As I listen to these extraordinary women and men tell their life stories, I play many roles. I am a mirror that reflects back their pain, their fears, and their victories. I am also the inquirer who asks the sometimes difficult questions, who searches for evidence and patterns. I am, the companion on the journey, bringing my own story to the encounter, making possible an interpretive collaboration. I am the audience who listens, laughs, weeps, and applauds. I am the spider woman spinning their tales. Occasionally, I am a therapist who offers catharsis, support, and challenge, and who keeps track of emotional minefields. Most absorbing to me is the role of the human archaeologist who uncovers the layers of mask and inhibition in search of a more authentic representation of life experience. (I’ve known rivers, p. 26) Sara Lawrence-Lightfoot’s way of understanding portraiture illuminates another problem with the notion of the practitioner as simply taking accurate dictation. Portraiture works from the powerful effects of the artist on the portrait, even on a photographic portrait, and does not try to hide behind a screen of objectivity. Such a screen can be made from the fabric of positivistic science and professionalism; it can also be made from the naive idea that “I only do what the person tells me! Even mirrors lack objectivity,
… through [the arts of] documentation, interpretation, analysis, and narrative we raise the mirror, hoping -with accuracy and discipline- to capture the mystery and artistry that turn image into essence.- (The art and science of portraiture, p. xvii.) The possibility- of understanding oneself as human archeologist, spider woman, companion, inquirer, and portraitist while doing the work of person-centered planning raises difficult questions about the nature of the agreement between the practitioner and the person she assists. Is the relationship solely to benefit the person, or might it be understood more powerfully as a relationship that exists to benefit both the person and a community that acts unthinkingly against itself by excluding the person and denying the person’s contributions? Perhaps person-centered planning could serve the common good by supporting people to represent and deepen their knowledge, wisdom, vision, and authority. And perhaps the subjects of person-centered planning, like Sara Lawrence-Lightfoot’s subjects, better disclose their knowledge, wisdom, vision, and authority through engaged conversation with someone they authorize to actively inquire with them and produce a portrait of them. The imbalance of power between the practitioner and the person she assists trouble these questions in ways that raise even more difficulty than they do in the dialogue between Sara Lawrence-Lightfoot and her subjects.

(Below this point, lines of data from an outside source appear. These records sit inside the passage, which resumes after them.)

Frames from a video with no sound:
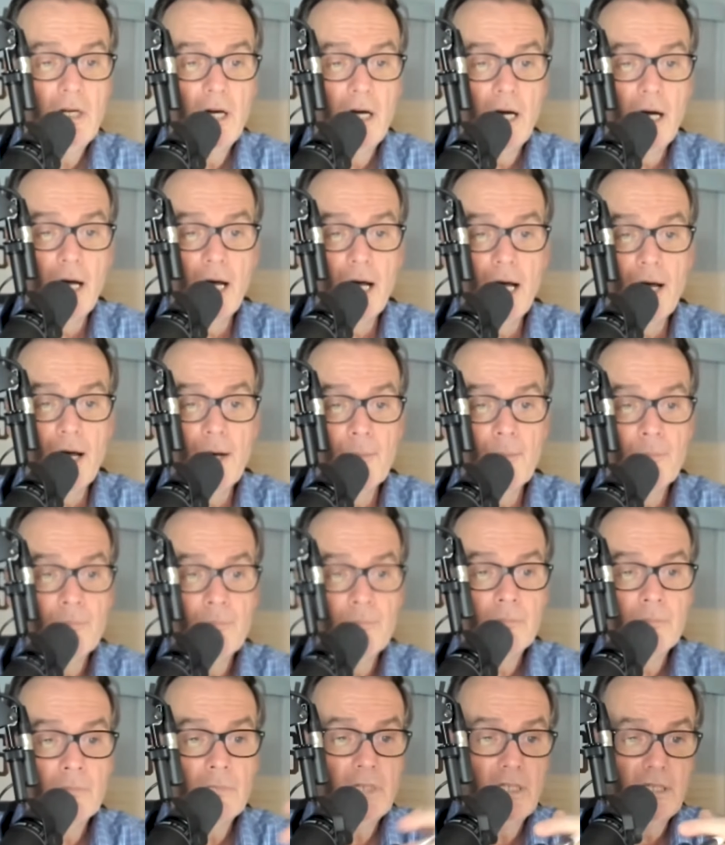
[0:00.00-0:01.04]

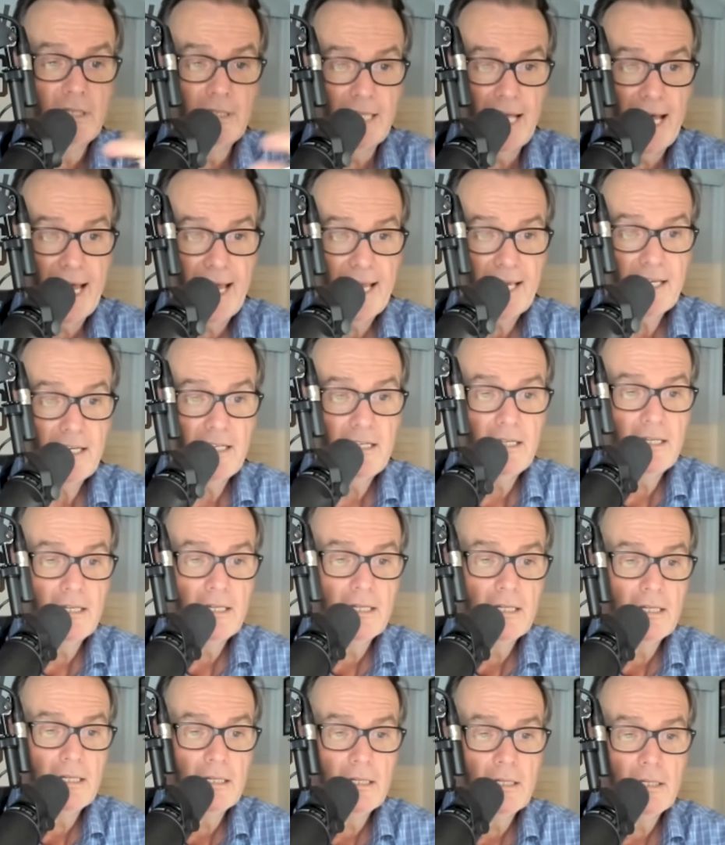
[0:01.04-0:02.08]
like
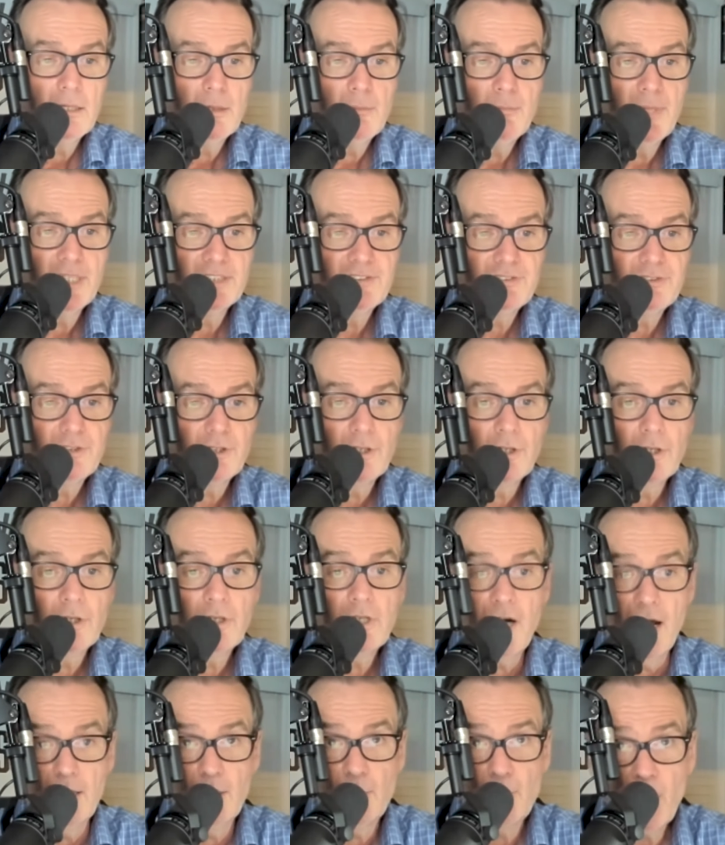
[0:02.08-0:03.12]
Mr.
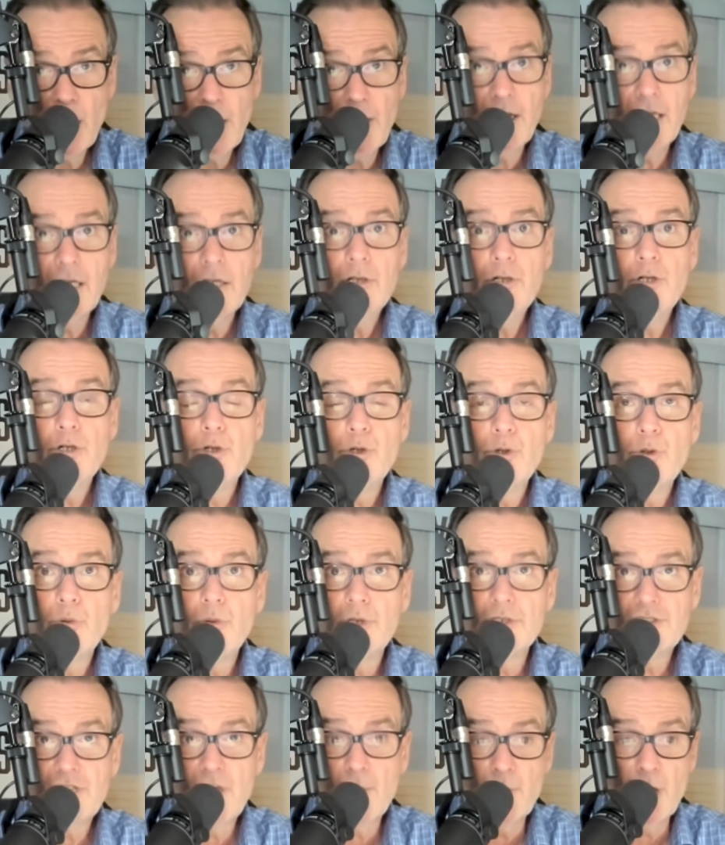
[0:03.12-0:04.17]
Kyler Murray, who
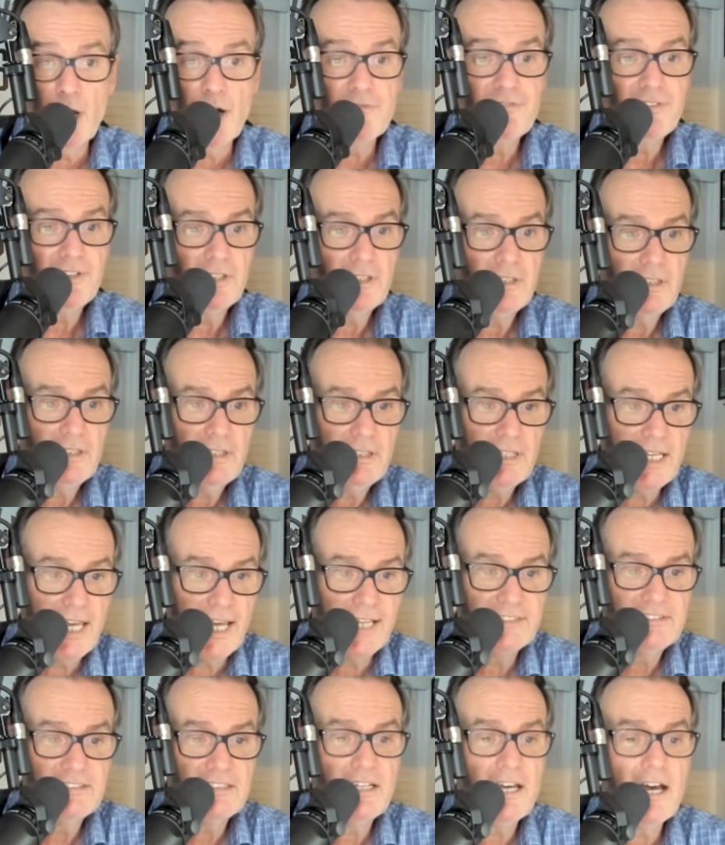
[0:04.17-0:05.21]
was coming off in the
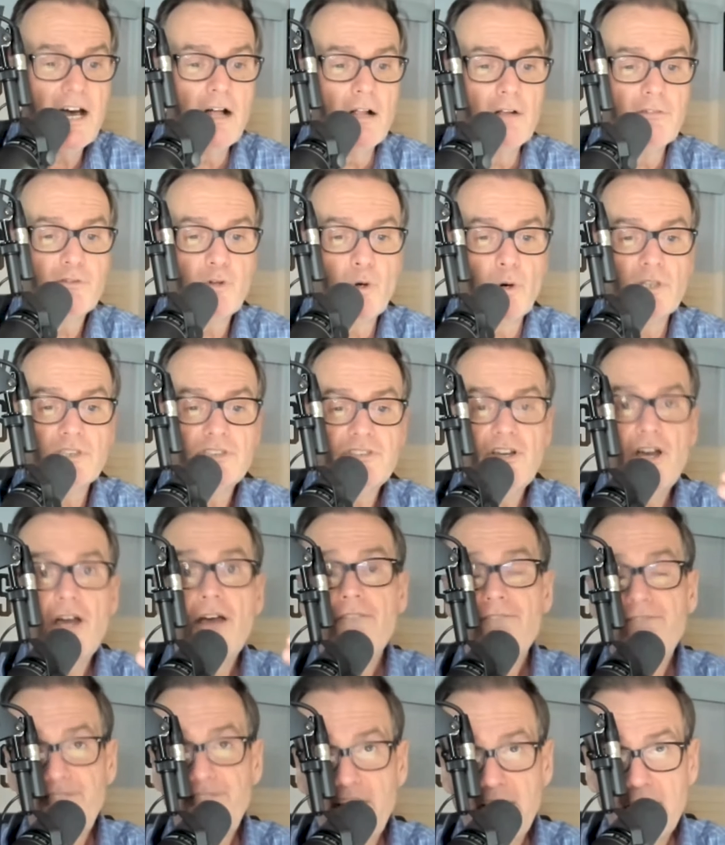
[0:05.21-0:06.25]
ACL, of course.
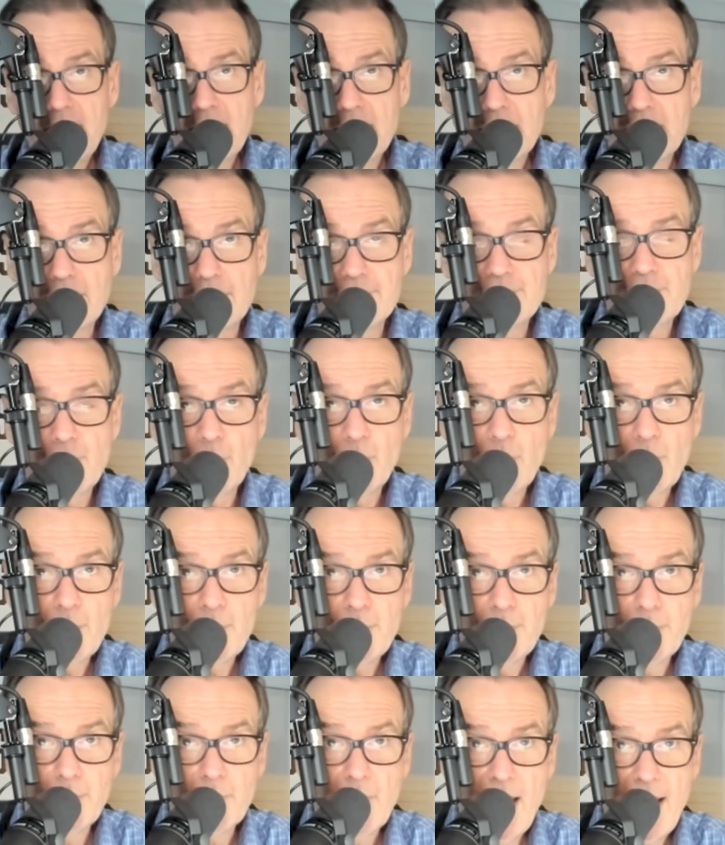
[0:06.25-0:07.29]
Fields only
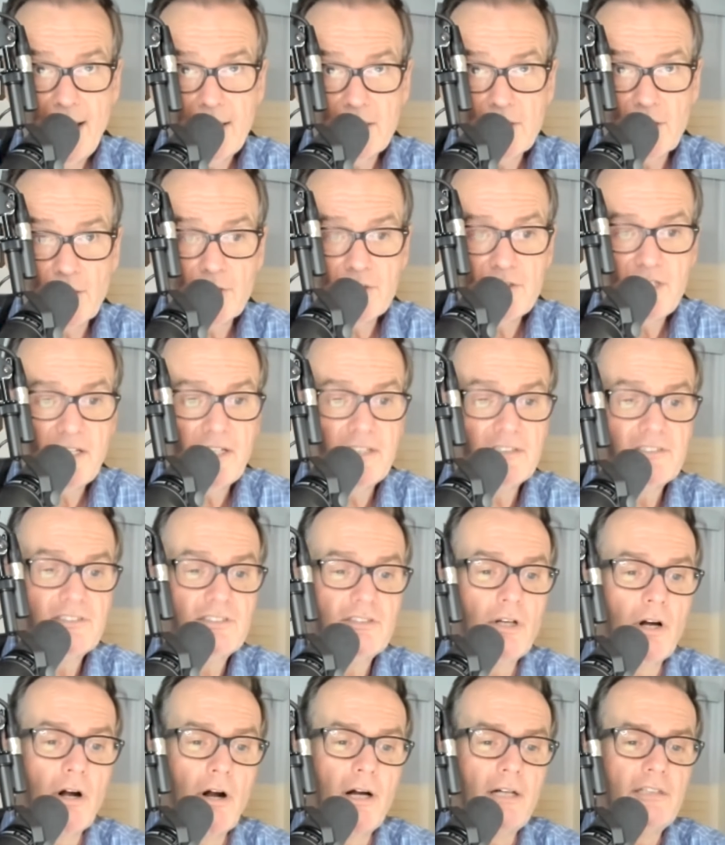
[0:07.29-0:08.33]
had 13
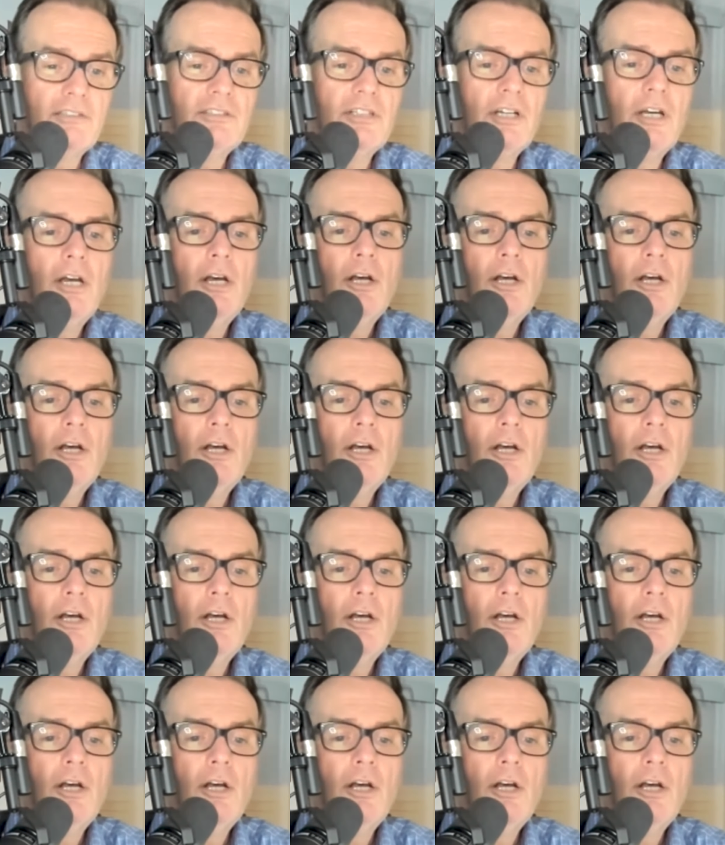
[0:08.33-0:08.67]
starts.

A practitioner of person-centered planning who wanted to add the skills and roles of the portraitist to her repertoire would need to build relationships with people and their families and allies based on commitment to a common project that early trials of those skills and roles could serve. She would also seek connections to others interested in going deeper in their work by trying new ways of engagement and new kinds of representations of people. In this way, study of Sara Lawrence-Lightfoot’s work might be the occasion for another great question entering her life.